Data records
......

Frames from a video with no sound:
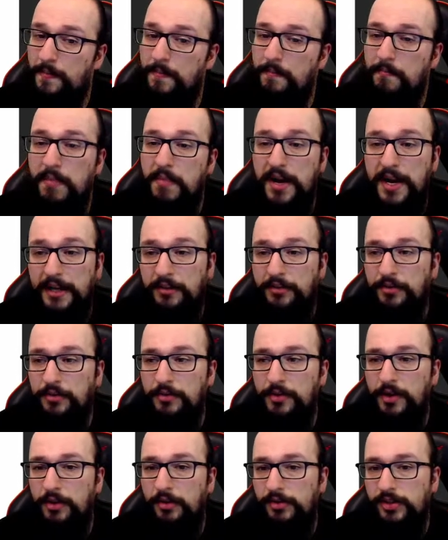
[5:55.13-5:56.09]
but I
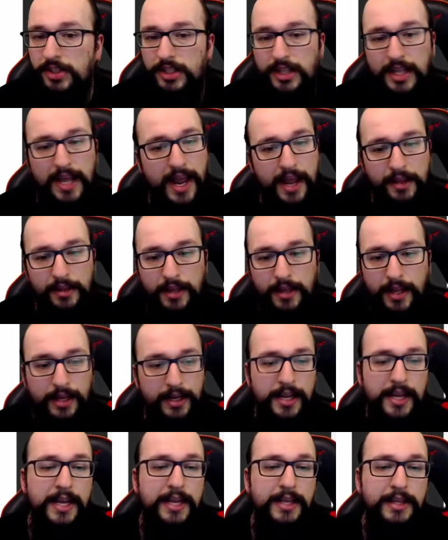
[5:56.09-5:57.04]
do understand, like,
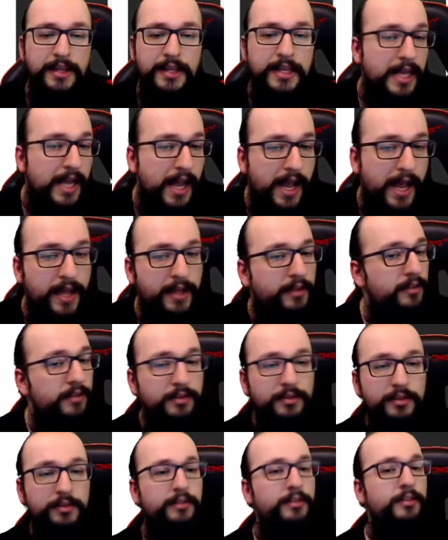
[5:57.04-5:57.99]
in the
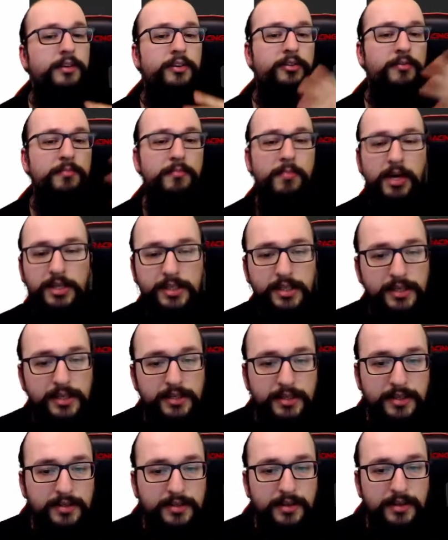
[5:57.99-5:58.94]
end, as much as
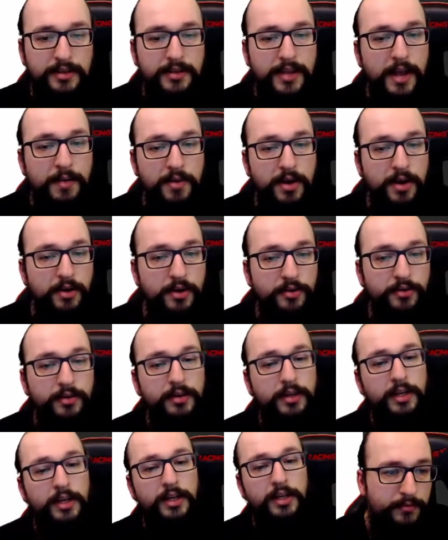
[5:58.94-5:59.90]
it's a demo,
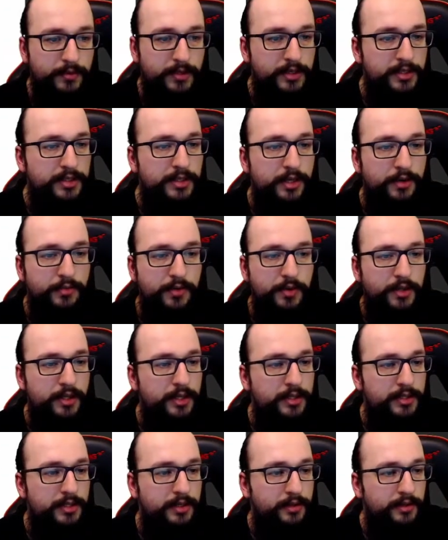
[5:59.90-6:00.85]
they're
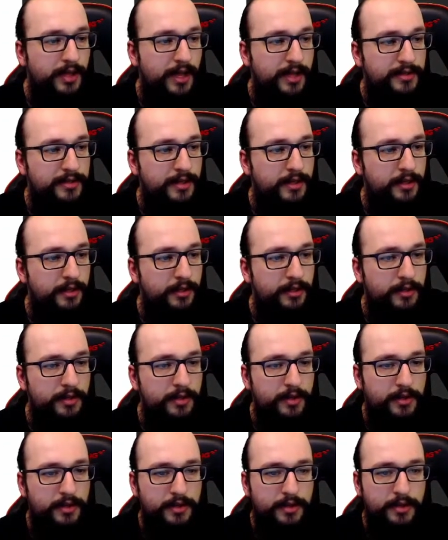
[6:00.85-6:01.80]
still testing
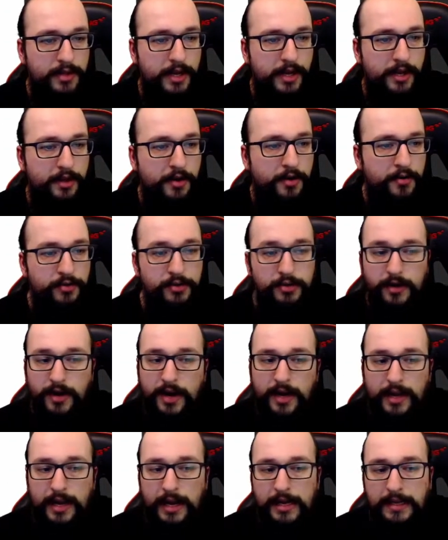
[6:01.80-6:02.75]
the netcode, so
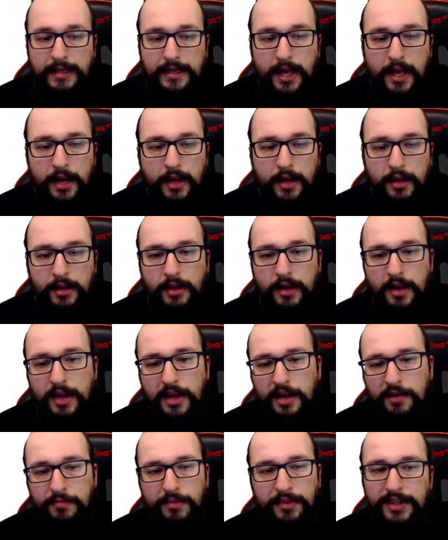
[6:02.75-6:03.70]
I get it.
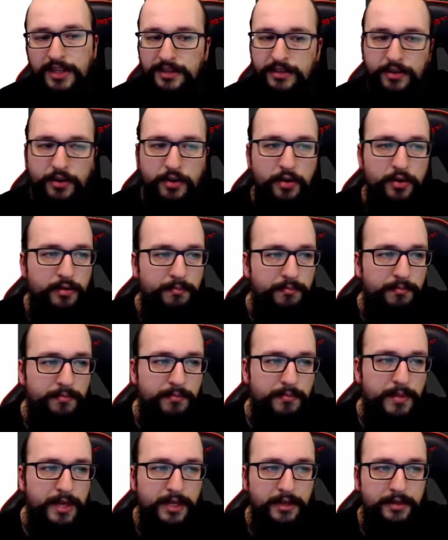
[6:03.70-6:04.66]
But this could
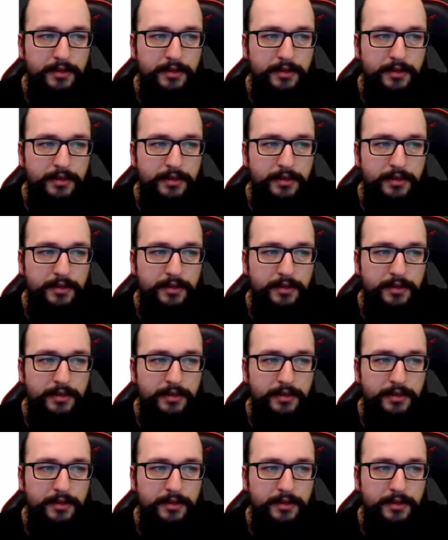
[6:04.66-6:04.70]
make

......

→ What to do: All the records need to be printed again exactly as written, though without their pictures.

→ Output below:
Frames from a video with no sound:
[5:55.13-5:56.09]
but I
[5:56.09-5:57.04]
do understand, like,
[5:57.04-5:57.99]
in the
[5:57.99-5:58.94]
end, as much as
[5:58.94-5:59.90]
it's a demo,
[5:59.90-6:00.85]
they're
[6:00.85-6:01.80]
still testing
[6:01.80-6:02.75]
the netcode, so
[6:02.75-6:03.70]
I get it.
[6:03.70-6:04.66]
But this could
[6:04.66-6:04.70]
make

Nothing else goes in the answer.